Une prépa médecine gratuite pour plus d'égalité des chances dans le 93
Dounia et Yassine, 20 ans, viennent de commencer des études de médecine, un rêve devenu possible grâce à une classe préparatoire "santé" unique et gratuite, proposée depuis un an par l'université Paris-XIII à Bobigny, en Seine-Saint-Denis.© 2014 AFP
Dounia et Yassine, 20 ans, viennent de commencer des études de médecine, un rêve devenu possible grâce à une classe préparatoire «santé» unique et gratuite, proposée depuis un an par l'université Paris-XIII à Bobigny, en Seine-Saint-Denis.
«Je suis arrivé 205e sur 1.200 au concours intermédiaire, c'est pas mal mais il faut que je sois meilleur pour devenir généraliste», explique Yassine, qui vient d'obtenir son classement pour le premier semestre. Dounia, elle, a été classée 366e mais serait «dans les 900 sans les cours de préparation».
Pour préparer leur entrée en première année, tous deux avaient rejoint à la rentrée 2012 la «prépa santé» sélective de Bobigny, ouverte en priorité aux bacheliers du département.
Initiative unique en France, cette formation coûte 400 euros de frais d'inscription, tandis qu'une session équivalente dans un organisme privé coûte entre 6.000 et 9.000 euros, une somme difficile à débourser pour beaucoup de familles du département parmi les plus pauvres du pays.
Sorte d'année zéro, la «prépa santé» de l'université Paris-XIII propose 500 heures de formation, avec des cours de biologie cellulaire et d'anatomie, en commun notamment avec des étudiants en licence de science de la vie.
Après un bac scientifique à Chelles, en Seine-et-Marne, et une année de décrochage scolaire pour Yassine et un bac technologique à Bondy (Seine-Saint-Denis) pour Dounia, le pari était loin d'être gagné.
A Bobigny, ils ont pourtant chacun validé leur année de prépa et intégré par la suite la fameuse Première année commune aux études de santé (PACES), sésame pour accéder aux carrières de médecine, pharmacie et dentaire.
«Les étudiants arrivent chez nous avec de vraies difficultés, donc on insiste beaucoup sur la méthodologie, avec 70% des enseignements effectués en petit groupe», explique à l'AFP Brigitte Martin-Pont, responsable de la formation.

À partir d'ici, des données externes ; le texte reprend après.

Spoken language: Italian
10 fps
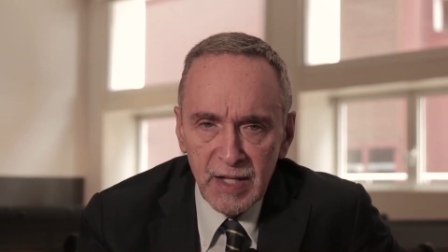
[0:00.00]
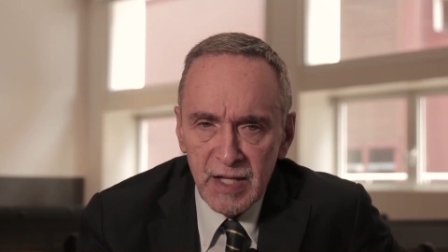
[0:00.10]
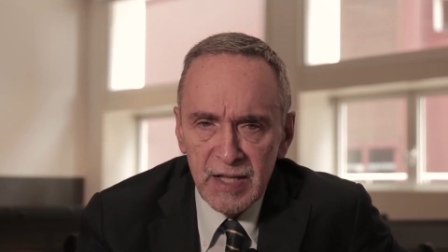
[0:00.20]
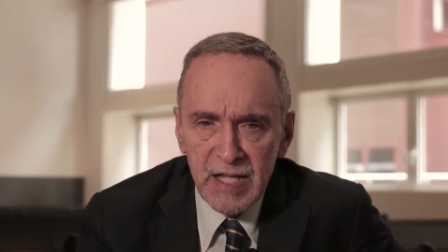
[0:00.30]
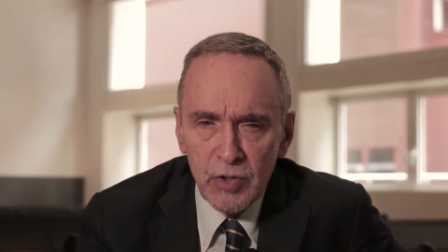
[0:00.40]

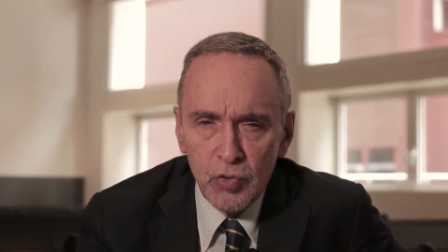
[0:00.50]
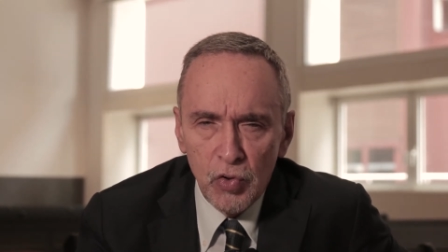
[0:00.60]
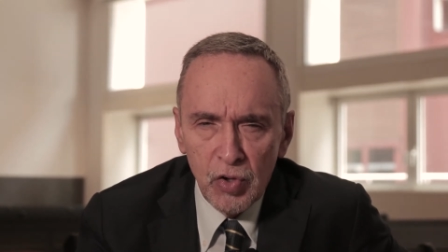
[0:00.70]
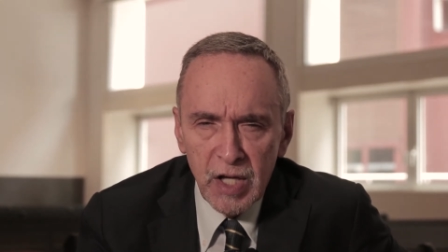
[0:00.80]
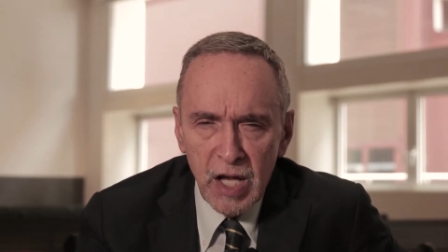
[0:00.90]

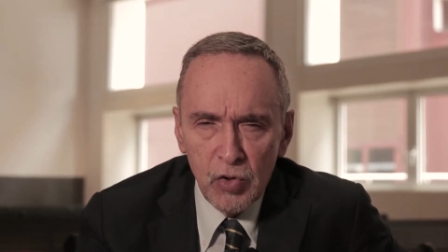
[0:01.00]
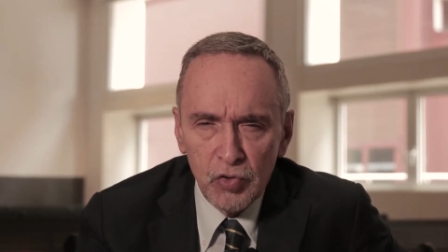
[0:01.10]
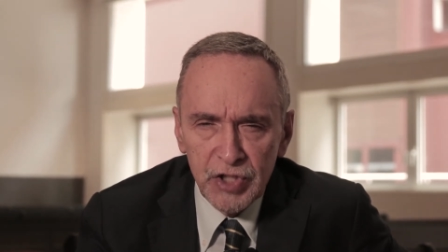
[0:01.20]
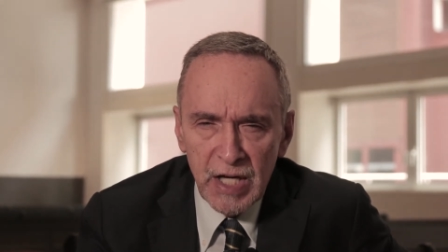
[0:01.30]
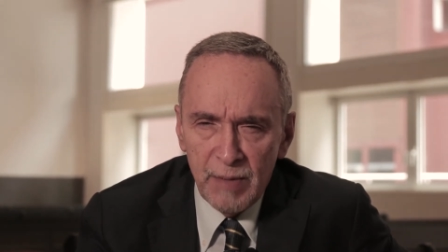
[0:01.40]
Intanto che
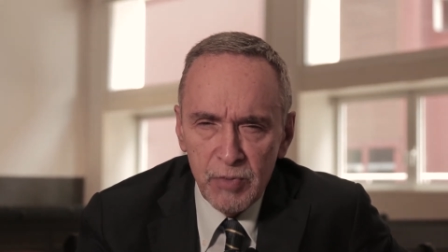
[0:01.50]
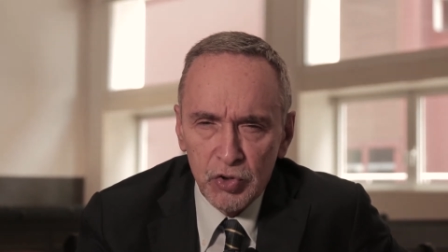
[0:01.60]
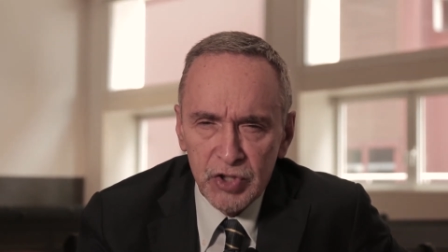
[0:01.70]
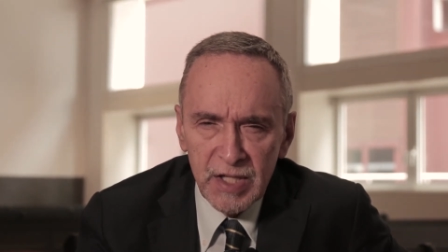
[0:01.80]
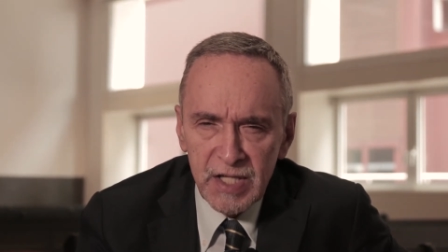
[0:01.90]
cos'è la
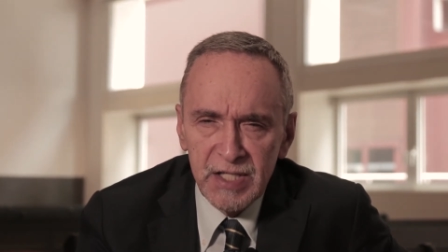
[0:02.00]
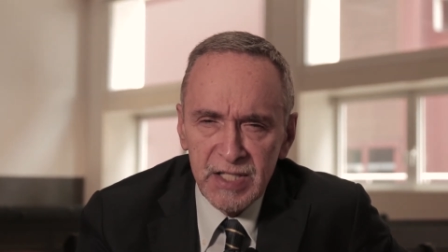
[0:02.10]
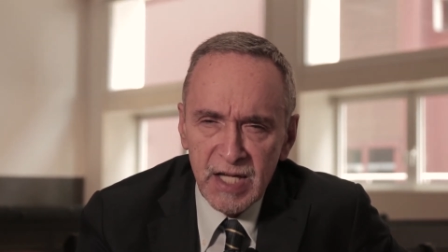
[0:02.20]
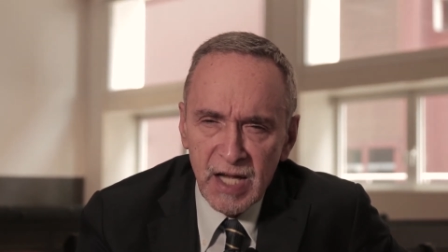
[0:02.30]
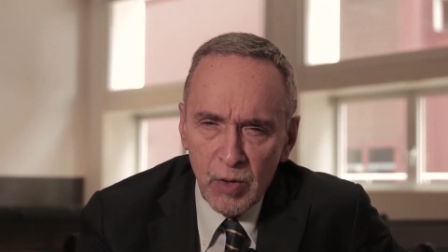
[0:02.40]

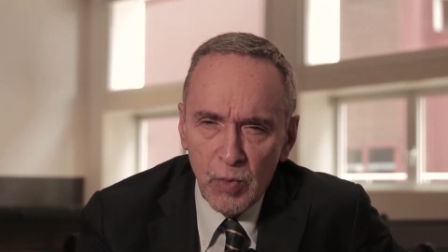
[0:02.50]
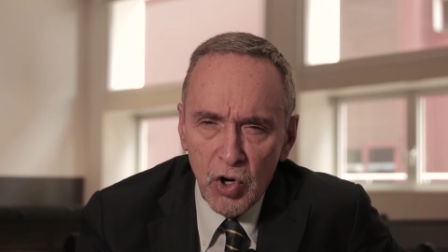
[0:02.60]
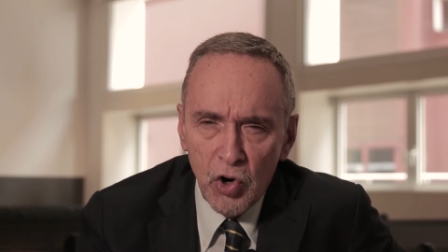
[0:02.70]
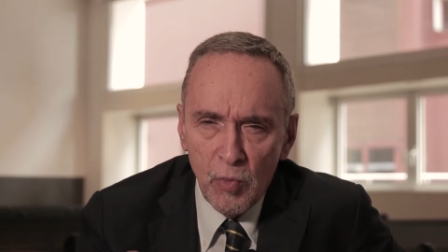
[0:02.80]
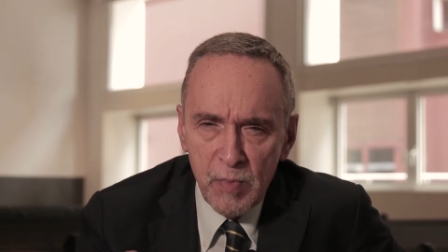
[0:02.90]
biostatistica e
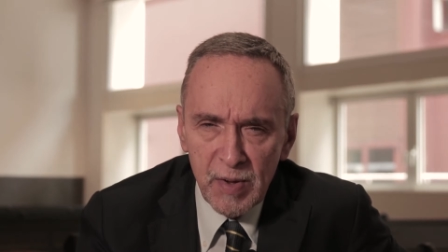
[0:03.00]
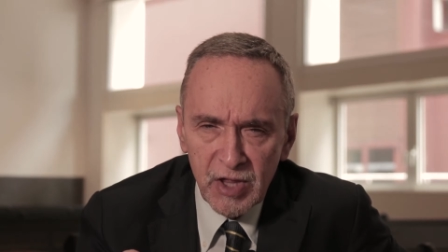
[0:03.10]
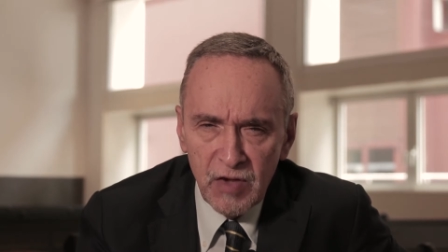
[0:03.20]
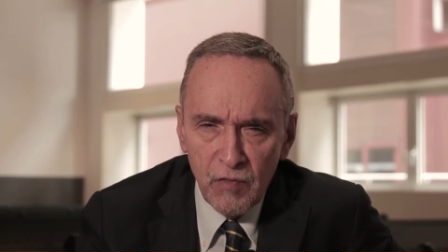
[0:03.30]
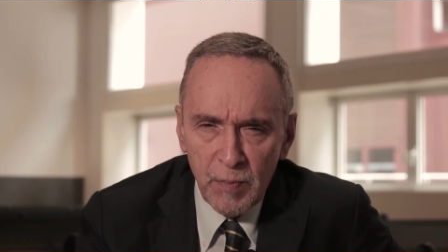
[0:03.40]
qual è
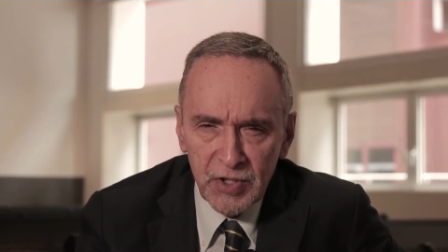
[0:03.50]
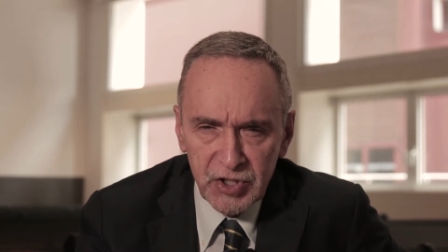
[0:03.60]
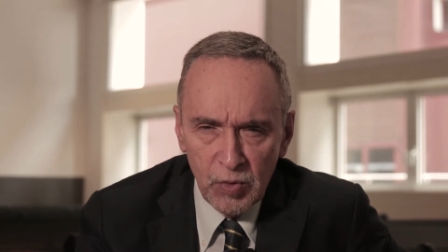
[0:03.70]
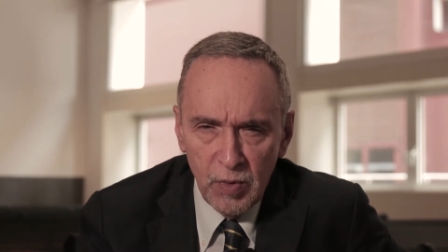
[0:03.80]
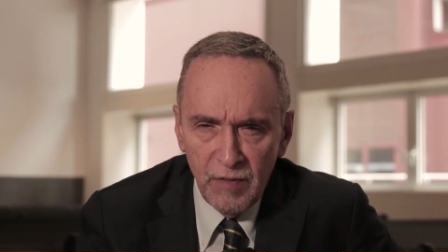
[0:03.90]
l'obiettivo
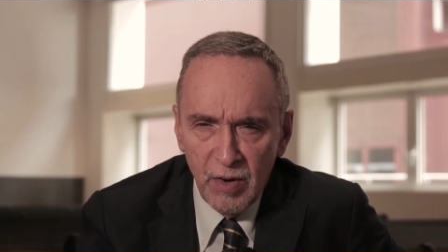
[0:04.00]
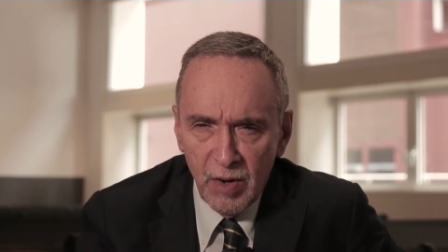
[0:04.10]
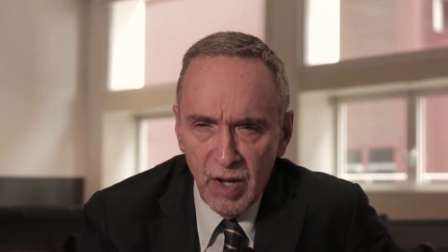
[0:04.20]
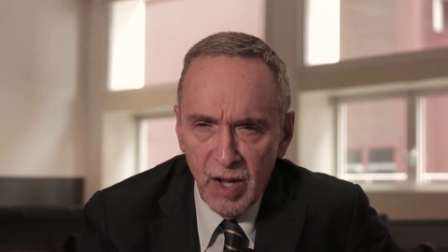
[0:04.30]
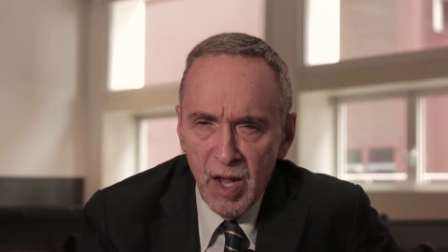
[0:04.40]

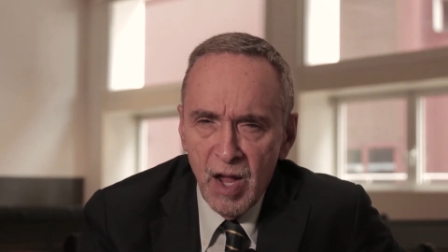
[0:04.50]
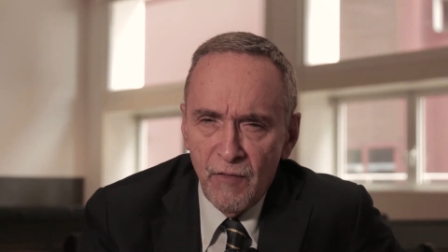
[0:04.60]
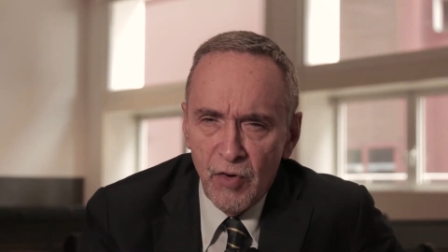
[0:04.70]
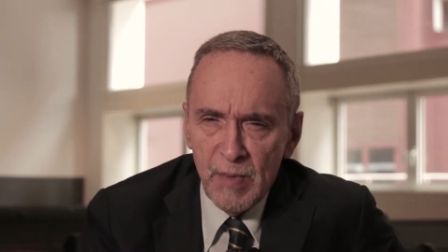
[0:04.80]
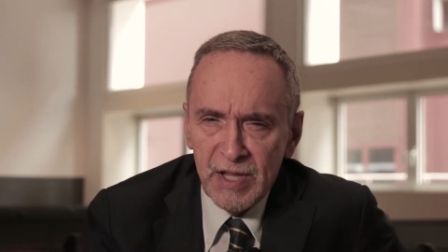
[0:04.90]
eh,
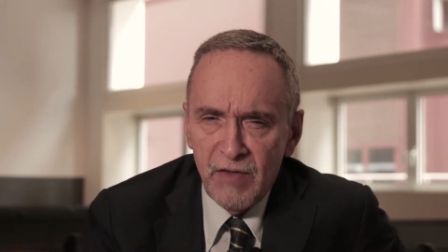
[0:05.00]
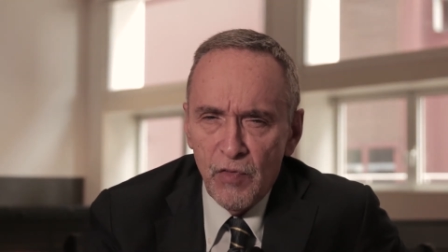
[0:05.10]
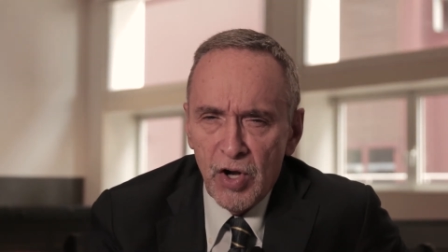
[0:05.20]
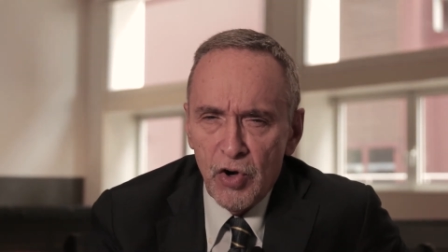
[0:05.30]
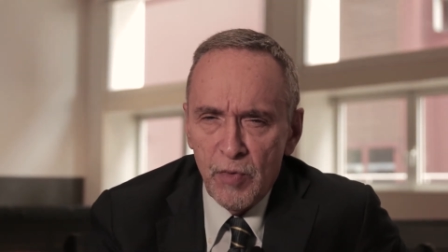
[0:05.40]

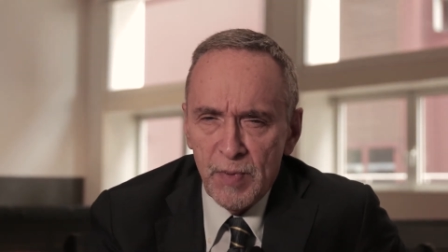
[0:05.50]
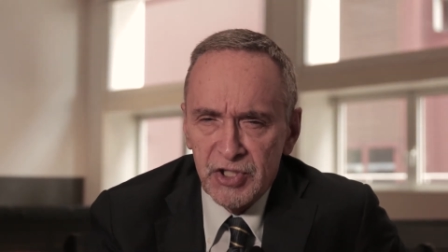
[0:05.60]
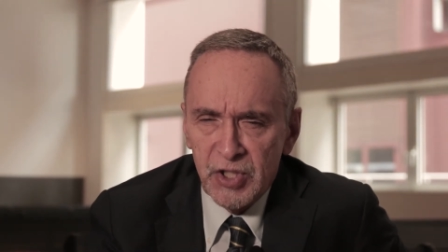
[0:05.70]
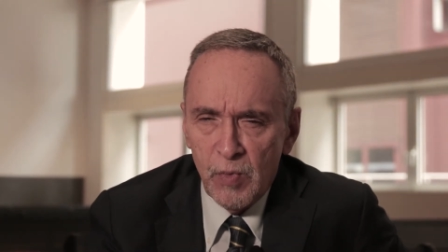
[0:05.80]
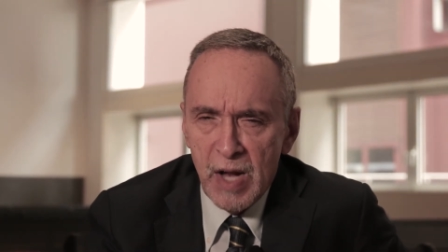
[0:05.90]
formativo che noi
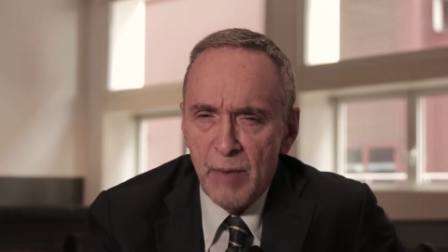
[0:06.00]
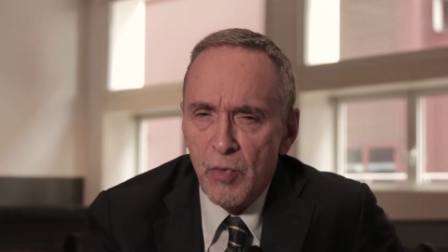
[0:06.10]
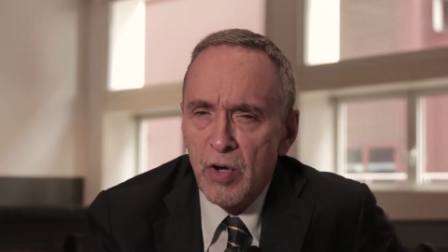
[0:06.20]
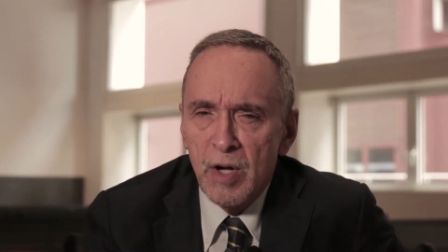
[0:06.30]
perseguiamo?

Des travaux dirigés et des évaluations régulières permettent aux étudiants de voir où ils en sont et de prendre progressivement confiance en eux.
Désertification médicale
La transition vers l'enseignement supérieur, généralement difficile, peut l'être davantage lorsque l'étudiant «fait partie de la première génération de sa famille à accéder à l'université», comme souvent dans le département, remarque Jean-Luc Dumas, directeur de l'UFR de Santé, médecine et biologie humaine et doyen de l'université Paris-XIII.
Cette année, la deuxième promotion compte 25 étudiants, pour la plupart issus de bac S et ES (économique et social), dont Mbuyi, 18 ans, qui a décidé de se reprendre en main après un bac scientifique obtenu au rattrapage.

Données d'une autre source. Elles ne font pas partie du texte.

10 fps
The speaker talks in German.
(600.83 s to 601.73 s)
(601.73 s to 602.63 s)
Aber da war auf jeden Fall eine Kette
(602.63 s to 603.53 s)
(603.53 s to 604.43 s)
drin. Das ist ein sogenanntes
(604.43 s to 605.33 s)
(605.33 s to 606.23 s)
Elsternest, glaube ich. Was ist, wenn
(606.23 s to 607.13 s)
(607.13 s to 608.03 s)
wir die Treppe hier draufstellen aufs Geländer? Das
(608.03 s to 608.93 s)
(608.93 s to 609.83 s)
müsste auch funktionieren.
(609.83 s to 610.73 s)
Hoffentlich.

«Au lycée de la Courneuve où j'étais, je me suis laissée pas mal influencer» et «l'ambiance de travail en cours était mauvaise, ça a beaucoup nui à mon apprentissage», déclare l'étudiante, qui reconnaît également un «manque de travail».
Après quatre mois passés dans cette prépa à Bobigny, elle apprécie cette formation sur mesure et surtout l'accompagnement de «profs aux petits soins».
Ce dispositif ne convient toutefois pas à tous les inscrits, entre ceux qui décrochent, déjà cinq cette année, et ceux qui finalement ratent la validation de l'année, soit la moitié des 15 inscrits l'an dernier.
Seule prépa de France publique, la «prépa santé» de Bobigny compte sur le soutien financier du conseil général de Seine-Saint-Denis, avec une subvention annuelle de 50.000 euros.
Selon le président PS du conseil général Stéphane Troussel, elle permet de «rétablir un peu de justice pour ces jeunes» et «renforcer l'égalité» entre les territoires.
En plus de diversifier le recrutement des médecins, cette expérience permet selon lui de «lutter contre la désertification médicale du département» en favorisant la réussite et l'insertion d'étudiants locaux.
En moyenne, un étudiant en médecine sur deux de Paris-XIII s'installe en Seine-Saint-Denis.